Segundo a neurologista, além de não apresentar os resultados desejados, o uso de remédios errados pode, inclusive, agravar a epilepsia do paciente.
Tratamento
Embora hoje Matheus apresente certas dificuldades motoras e cognitivas, Alex afirma que ter o diagnóstico correto da doença melhorou a qualidade de vida do filho. "Tiramos os medicamentos errados, entramos com outros que eram fundamentais e nem sabíamos, e começamos o uso de canabidiol , que fez uma diferença fantástica", conta ele. "Hoje ele tem convulsões em quantidades bem menores por causa desses medicamentos, principalmente por causa do canabidiol."
Antes do diagnóstico, Alex conta que muitas vezes precisava levar Matheus ao hospital porque ele tinha crises muito longas. Agora, ele só precisa ser levado à unidade de saúde quando tem várias crises sucessivas em um único dia.
Como a Síndrome de Dravet não tem cura, o tratamento geralmente é feito pela administração de medicamentos que ajudem a conter os sintomas. A neurologista explica, no entanto, que parte dos pacientes respondem aos remédios indicados, mas outra parte, não. Dessa forma, os médicos partem para métodos alternativos, como o uso do canabidiol .
A substância, também conhecida como CBD, é extraída da planta Cannabis e apresenta potencial terapêutico para o tratamento de diversas doenças, especialmente das psiquiátricas e neurológicas, como esclerose múltipla , mal de Parkinson e epilepsia.
"Nos últimos 10 anos, a medicina nos mostrou que o canabidiol é eficaz no controle das crises de pacientes com Síndrome de Dravet que são refratários aos medicamentos de primeira linha, ou seja, esses remédios já foram usados em dose máxima e em combinação, por exemplo, e o paciente apresentou efeitos colaterais ou continua tendo crises", explica Loutfi.
Um trabalho publicado no periódico médico The New England Journal of Medicine envolvendo pacientes com a Síndrome de Dravet mostrou que a média de crises convulsivas por mês diminuiu de 12 para 6 com o uso da solução oral de canabidiol . O estudo foi feito com 120 crianças e jovens adultos que apresentavam convulsões resistentes aos remédios utilizados em tratamentos convencionais.

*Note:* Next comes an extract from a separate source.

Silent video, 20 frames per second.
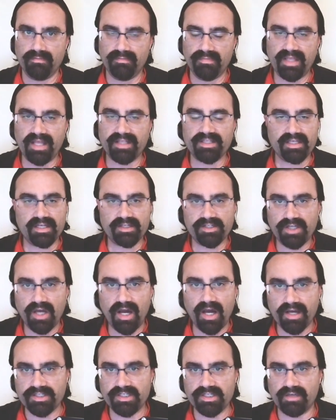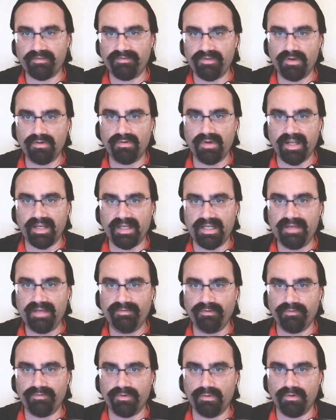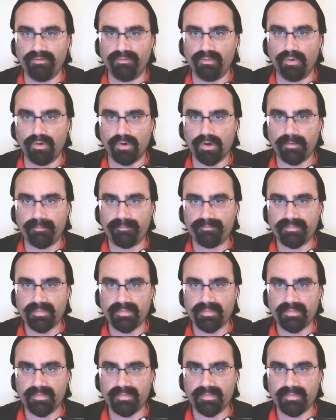That's a toxic view and an evil view of war.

No Encontro Anual da American Academy of Neurology (AAN) de 2019 também foi apresentado um estudo randomizado com quase 200 crianças diagnosticadas com a doença. Segundo a pesquisa, houve uma redução de 56% das crises convulsivas entre os pacientes que receberam 10mg/kg/dia de CBD, de 47% entre os que receberam 20mg/kg/dia de CBD e de 30% nos que receberam placebo.
Considerando as evidências científicas disponíveis até o momento, produtos com canabidiol hoje são aprovados pela agência reguladora dos Estados Unidos, a Food and Drug Administration (FDA), e também pela europeia, a European Medicines Agency (EMA).